=== Begin Enclosure ===
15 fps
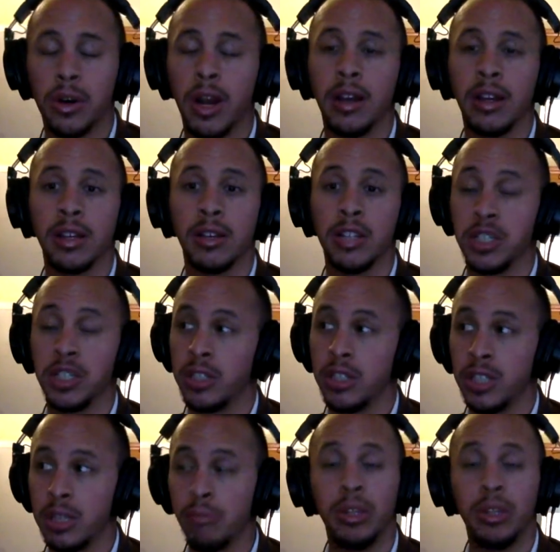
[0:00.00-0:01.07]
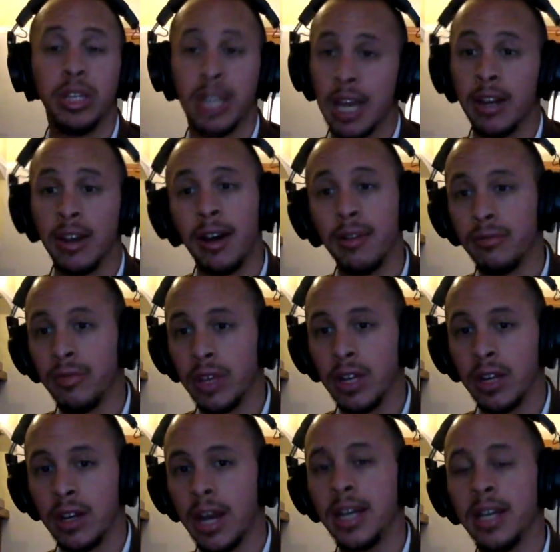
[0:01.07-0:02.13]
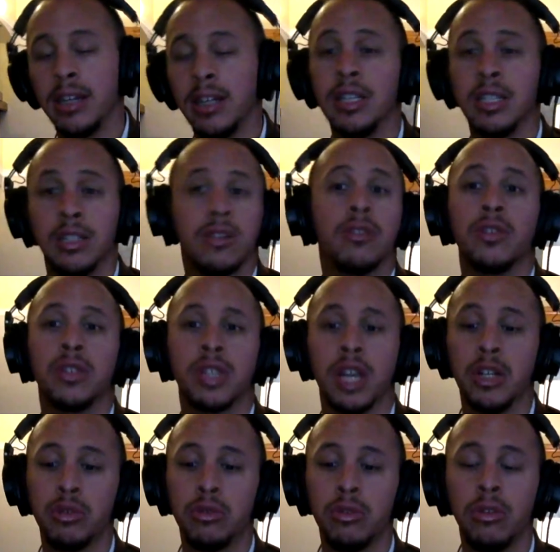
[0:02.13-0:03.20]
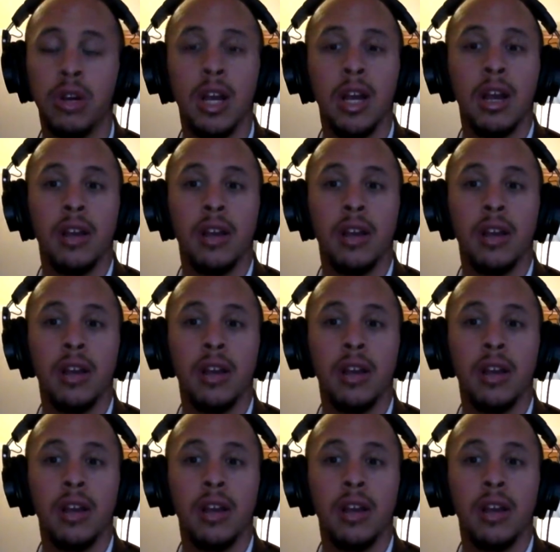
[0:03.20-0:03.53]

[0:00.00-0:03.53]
or just simply cannot fit 9 days into their schedule,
=== End Enclosure ===
What you should do
Word for word, output the lines from the line bearing "[0:00.00-0:01.07]" through the end of the records above, and only those, without the pictures.

The answer
[0:00.00-0:01.07]
[0:01.07-0:02.13]
[0:02.13-0:03.20]
[0:03.20-0:03.53]

[0:00.00-0:03.53]
or just simply cannot fit 9 days into their schedule,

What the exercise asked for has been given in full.